Рождественскими праздниками 1843 г. он до неправдоподобия быстро переводит «Евгению Гранде» Бальзака [18]. Перевод – разумеется, без имени переводчика – появляется в шестой и седьмой книжках «Репертуара и Пантеона» за 1844 г.

12 Ср. у М. Булгакова («Мастер и Маргарита»): «Никанор Иванович… совершенно не знал произведений поэта Пушкина, но самого его знал прекрасно и ежедневно по несколько раз в день произносил фразы вроде: “А за квартиру Пушкин платить будет?” или “Лампочку на лестнице, стало быть, Пушкин вывинтил?”, “Нефть, стало быть, Пушкин покупать будет?”». В отличие от «более узкого» Наполеона, Пушкин абсолютный универсальный заместитель всех тех, кто не выполняет своих функций или выполняет их недолжным образом. Не в этой ли связи замечено Аполлоном Григорьевым: «Пушкин наше всё»?
13 В том же «Дядюшкином сне», кстати, содержится первая «притча» Достоевского о Наполеоне – если второй считать рассказ генерала Иволгина. Обе фантасмагории вложены в уста претендующих на особое уважение стариков. Между тем и генеральский рассказ, и рассуждения князя К. о том, как он поступил бы с плененным Наполеоном, – всё это чисто детские грёзы. Князь К. говорит, что с «Бонапарте» обращались бы «отечески», его бы потчевали пирожками, ему бы дозволялись прогулки – «разумеется, под присмотром», а также невинные «развлечения» в виде театра и т. п. Можно подумать, что это маленького Иволгина назначили «начальником режима»! «Остранение» ситуации (Наполеон – вроде приручённого злого духа, с которым можно и поиграть в «необитаемый остров», и поделиться пирожками) присуще именно детскому сознанию. Любопытно, что льготы, предназначаемые Наполеону князем К. (театр, прогулки под присмотром и т. п.), довольно точно воспроизводят «развлекательные» реалии авторского детства.
14 Максимовский М. С. Исторический очерк развития Главного Инженерного училища. 1819–1869. СПб., 1879. 1я пагин. С. 111.
15 Кстати, фамилия одного из персонажей «Записок из подполья», школьного товарища героя, – Зверков (лицо, надо признать, малосимпатичное). В списках воспитанников Главного инженерного училища находим: Зверков Харлампий, в 1842 г. выпущен из кондукторского класса юнкером в 4й Саперный батальон. (См.: Максимовский М. С. Указ. соч. 2я пагин. С. 100).

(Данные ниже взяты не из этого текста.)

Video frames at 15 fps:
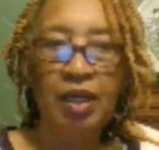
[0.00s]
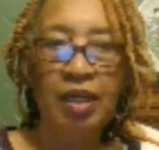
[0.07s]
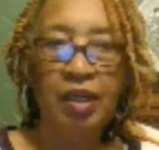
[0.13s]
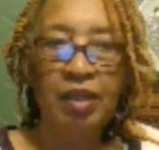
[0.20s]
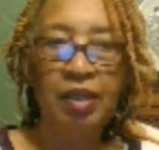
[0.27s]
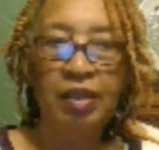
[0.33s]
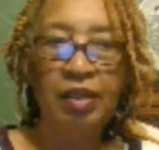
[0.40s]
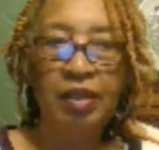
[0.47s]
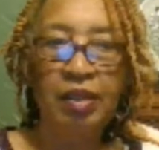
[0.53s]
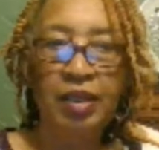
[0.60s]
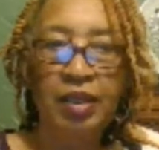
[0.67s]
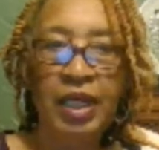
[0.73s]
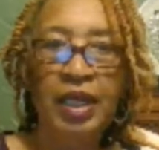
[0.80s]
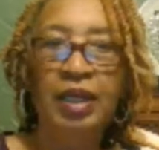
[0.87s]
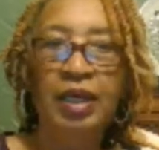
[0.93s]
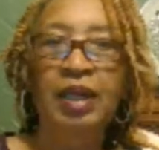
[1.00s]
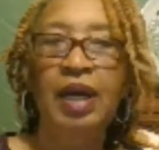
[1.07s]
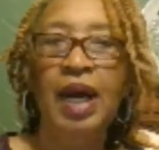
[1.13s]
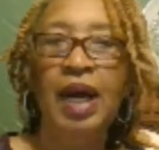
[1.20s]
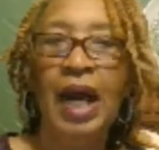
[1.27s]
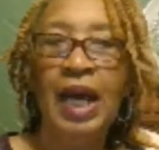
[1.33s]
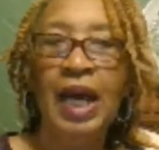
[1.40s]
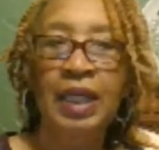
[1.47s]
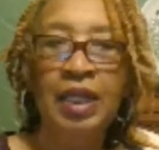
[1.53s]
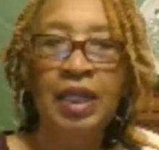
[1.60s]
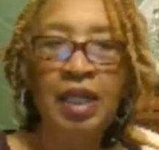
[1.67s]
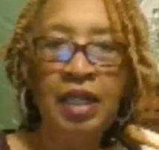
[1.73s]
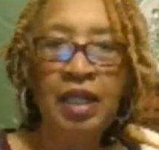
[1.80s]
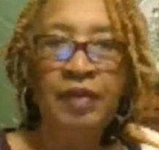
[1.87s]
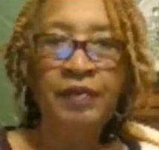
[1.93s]
yeah, I love
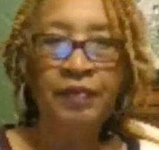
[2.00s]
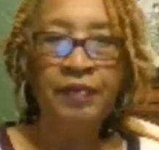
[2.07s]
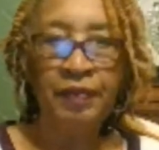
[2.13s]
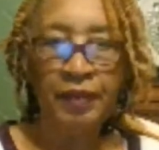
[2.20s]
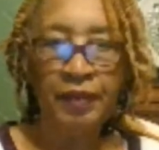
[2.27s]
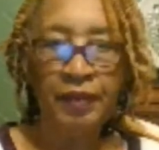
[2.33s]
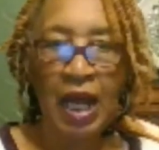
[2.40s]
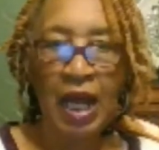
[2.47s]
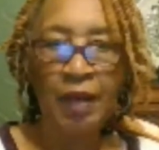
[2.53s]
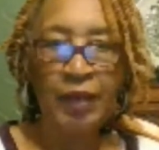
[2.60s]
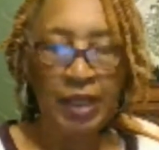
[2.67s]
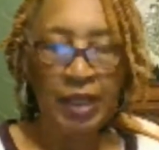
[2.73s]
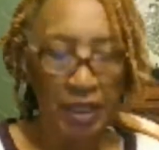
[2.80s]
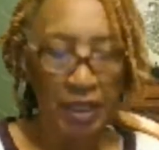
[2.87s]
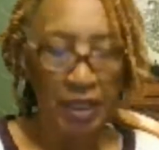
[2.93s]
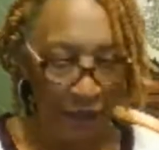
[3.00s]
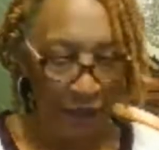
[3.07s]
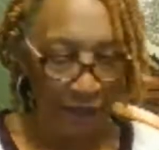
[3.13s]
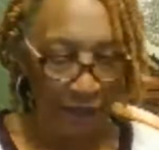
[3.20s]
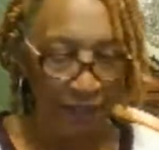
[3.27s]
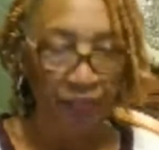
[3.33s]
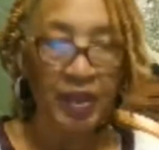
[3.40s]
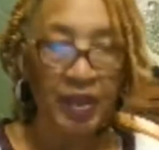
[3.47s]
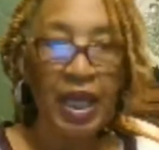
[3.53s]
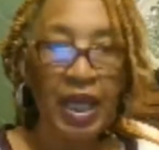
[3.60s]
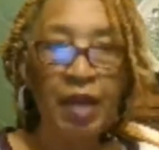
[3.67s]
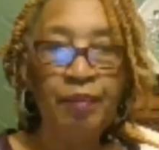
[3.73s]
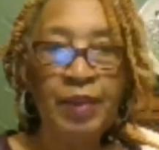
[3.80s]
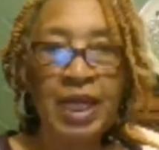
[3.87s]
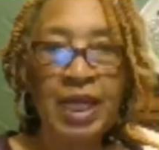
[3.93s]
comedies and
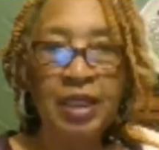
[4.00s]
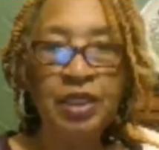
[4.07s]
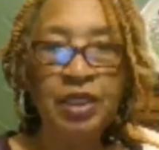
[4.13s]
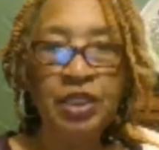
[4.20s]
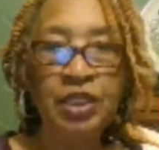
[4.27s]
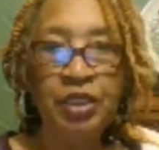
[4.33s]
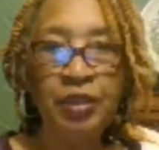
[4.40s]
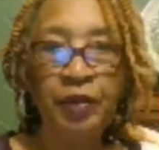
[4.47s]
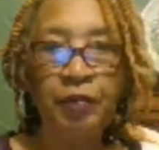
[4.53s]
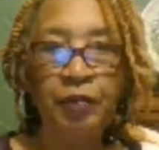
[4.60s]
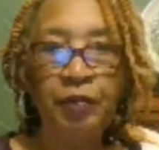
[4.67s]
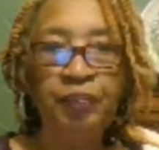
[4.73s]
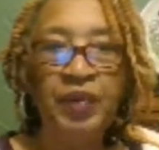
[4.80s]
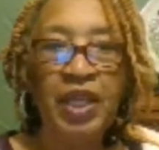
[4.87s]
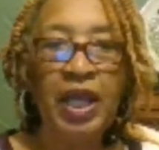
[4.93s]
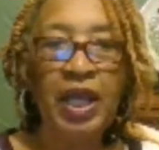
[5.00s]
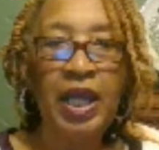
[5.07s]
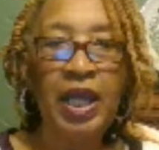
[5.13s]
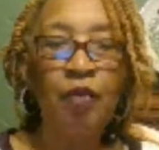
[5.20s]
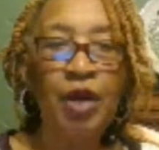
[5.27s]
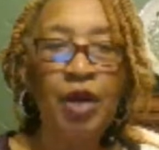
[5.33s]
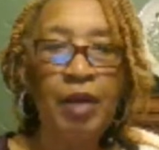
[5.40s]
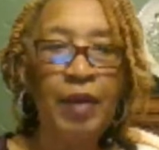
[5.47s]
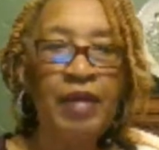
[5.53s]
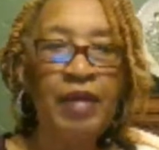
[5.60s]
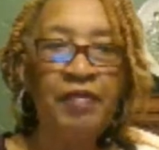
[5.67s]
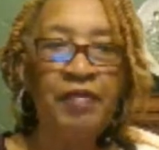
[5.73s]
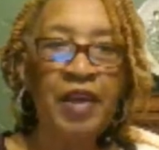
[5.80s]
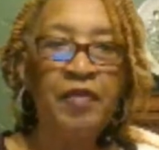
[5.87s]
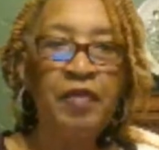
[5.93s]
medical shows. And one of my favorite
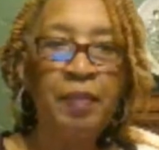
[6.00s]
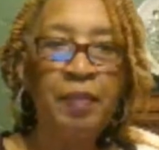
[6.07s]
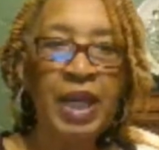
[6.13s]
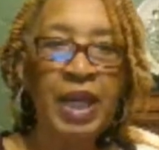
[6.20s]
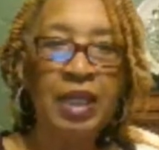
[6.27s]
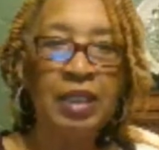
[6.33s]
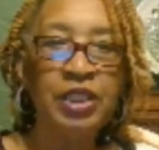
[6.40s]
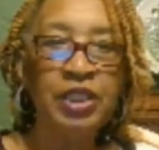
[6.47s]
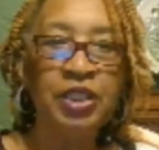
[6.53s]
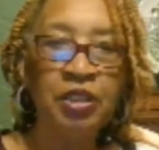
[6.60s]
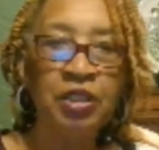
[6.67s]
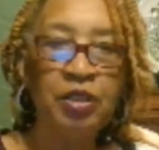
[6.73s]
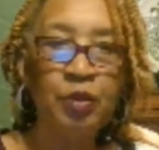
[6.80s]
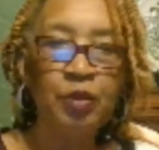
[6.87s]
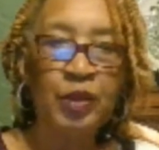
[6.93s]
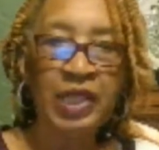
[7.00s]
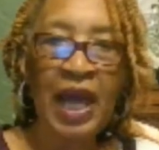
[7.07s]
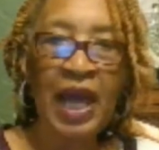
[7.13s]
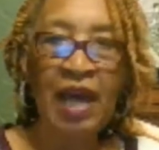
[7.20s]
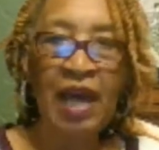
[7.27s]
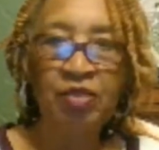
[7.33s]
medical shows was House.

16 Можно также допустить, что отчество Фёдора Павловича Карамазова есть своего рода отсылка всё к той же павловской теме. Тогда и совпадение имён автора и героя приобретает особый смысл. Фёдор ведёт своё происхождение (и как бы «отталкивается») от Павла. Круг замыкается самоистреблением ещё одного Павла – Смердякова.

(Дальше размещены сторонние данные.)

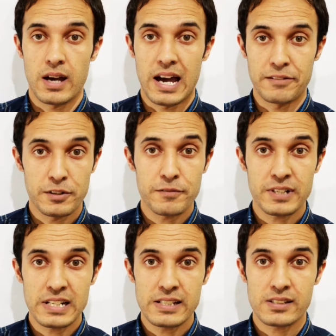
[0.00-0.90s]
adverb
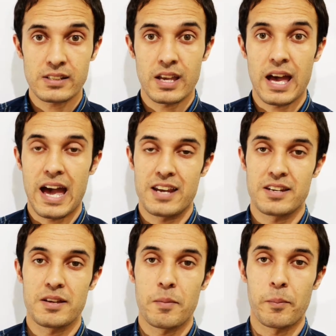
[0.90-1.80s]
phrase,
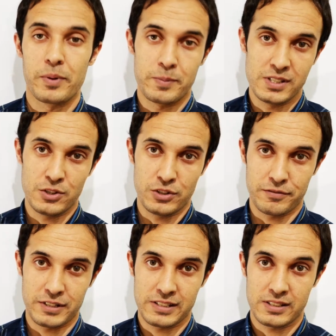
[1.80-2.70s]
and preposition
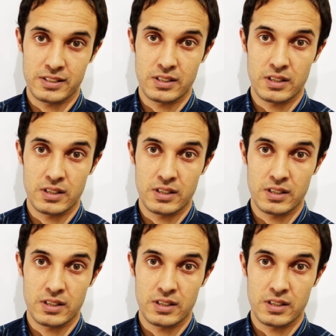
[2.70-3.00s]
phrase.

17 КашинаЕвреинова А. Подполье гения. Сексуальные источники творчества Достоевского. Пг., 1923. С. 21. Автор этой завлекательной книжки, утверждая, что её «изыскания в области физиологической жизни Достоевского не ограничиваются геморроем», предвосхитила ряд позднейших суждений на ту же тему.
18 Отметим ошибку (или описку) комментаторов Полного собрания сочинений Достоевского, отнёсших это событие к концу 1844 г. (Т. 1. С. 459).